• How to complete this task: The records below need retyping in full; give them again exactly.

[Data extracted from a collection]
-*-
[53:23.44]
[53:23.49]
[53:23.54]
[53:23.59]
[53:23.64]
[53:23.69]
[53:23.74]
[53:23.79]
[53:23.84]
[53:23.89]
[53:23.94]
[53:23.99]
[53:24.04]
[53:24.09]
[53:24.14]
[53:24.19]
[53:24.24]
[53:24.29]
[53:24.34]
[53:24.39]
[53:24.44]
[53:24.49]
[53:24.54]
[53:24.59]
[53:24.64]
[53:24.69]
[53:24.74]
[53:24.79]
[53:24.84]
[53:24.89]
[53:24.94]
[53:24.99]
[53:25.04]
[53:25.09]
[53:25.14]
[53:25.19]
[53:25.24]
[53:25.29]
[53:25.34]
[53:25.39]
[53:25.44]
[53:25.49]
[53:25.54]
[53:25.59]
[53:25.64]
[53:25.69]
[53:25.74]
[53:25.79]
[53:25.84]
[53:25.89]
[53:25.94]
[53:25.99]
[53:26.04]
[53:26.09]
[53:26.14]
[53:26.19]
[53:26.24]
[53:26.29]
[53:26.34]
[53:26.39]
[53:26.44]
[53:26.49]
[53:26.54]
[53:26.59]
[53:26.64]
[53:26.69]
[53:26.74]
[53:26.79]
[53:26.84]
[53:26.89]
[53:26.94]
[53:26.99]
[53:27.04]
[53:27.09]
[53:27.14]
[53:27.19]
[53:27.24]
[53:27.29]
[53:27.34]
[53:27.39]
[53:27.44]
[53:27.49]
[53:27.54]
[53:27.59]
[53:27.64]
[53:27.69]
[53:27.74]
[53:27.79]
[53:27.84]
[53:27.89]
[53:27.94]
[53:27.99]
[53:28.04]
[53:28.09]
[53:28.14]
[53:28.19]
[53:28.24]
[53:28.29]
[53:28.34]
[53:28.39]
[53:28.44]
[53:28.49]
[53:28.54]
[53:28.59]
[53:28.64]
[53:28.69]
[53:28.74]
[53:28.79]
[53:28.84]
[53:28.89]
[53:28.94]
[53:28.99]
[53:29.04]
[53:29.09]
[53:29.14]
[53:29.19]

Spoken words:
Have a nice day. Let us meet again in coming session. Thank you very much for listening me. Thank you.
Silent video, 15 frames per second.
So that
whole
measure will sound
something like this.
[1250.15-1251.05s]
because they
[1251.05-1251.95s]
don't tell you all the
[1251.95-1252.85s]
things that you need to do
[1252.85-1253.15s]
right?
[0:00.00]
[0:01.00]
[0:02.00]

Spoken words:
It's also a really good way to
-*-
• Task response:
[53:23.44]
[53:23.49]
[53:23.54]
[53:23.59]
[53:23.64]
[53:23.69]
[53:23.74]
[53:23.79]
[53:23.84]
[53:23.89]
[53:23.94]
[53:23.99]
[53:24.04]
[53:24.09]
[53:24.14]
[53:24.19]
[53:24.24]
[53:24.29]
[53:24.34]
[53:24.39]
[53:24.44]
[53:24.49]
[53:24.54]
[53:24.59]
[53:24.64]
[53:24.69]
[53:24.74]
[53:24.79]
[53:24.84]
[53:24.89]
[53:24.94]
[53:24.99]
[53:25.04]
[53:25.09]
[53:25.14]
[53:25.19]
[53:25.24]
[53:25.29]
[53:25.34]
[53:25.39]
[53:25.44]
[53:25.49]
[53:25.54]
[53:25.59]
[53:25.64]
[53:25.69]
[53:25.74]
[53:25.79]
[53:25.84]
[53:25.89]
[53:25.94]
[53:25.99]
[53:26.04]
[53:26.09]
[53:26.14]
[53:26.19]
[53:26.24]
[53:26.29]
[53:26.34]
[53:26.39]
[53:26.44]
[53:26.49]
[53:26.54]
[53:26.59]
[53:26.64]
[53:26.69]
[53:26.74]
[53:26.79]
[53:26.84]
[53:26.89]
[53:26.94]
[53:26.99]
[53:27.04]
[53:27.09]
[53:27.14]
[53:27.19]
[53:27.24]
[53:27.29]
[53:27.34]
[53:27.39]
[53:27.44]
[53:27.49]
[53:27.54]
[53:27.59]
[53:27.64]
[53:27.69]
[53:27.74]
[53:27.79]
[53:27.84]
[53:27.89]
[53:27.94]
[53:27.99]
[53:28.04]
[53:28.09]
[53:28.14]
[53:28.19]
[53:28.24]
[53:28.29]
[53:28.34]
[53:28.39]
[53:28.44]
[53:28.49]
[53:28.54]
[53:28.59]
[53:28.64]
[53:28.69]
[53:28.74]
[53:28.79]
[53:28.84]
[53:28.89]
[53:28.94]
[53:28.99]
[53:29.04]
[53:29.09]
[53:29.14]
[53:29.19]

Spoken words:
Have a nice day. Let us meet again in coming session. Thank you very much for listening me. Thank you.
Silent video, 15 frames per second.
So that
whole
measure will sound
something like this.
[1250.15-1251.05s]
because they
[1251.05-1251.95s]
don't tell you all the
[1251.95-1252.85s]
things that you need to do
[1252.85-1253.15s]
right?
[0:00.00]
[0:01.00]
[0:02.00]

Spoken words:
It's also a really good way to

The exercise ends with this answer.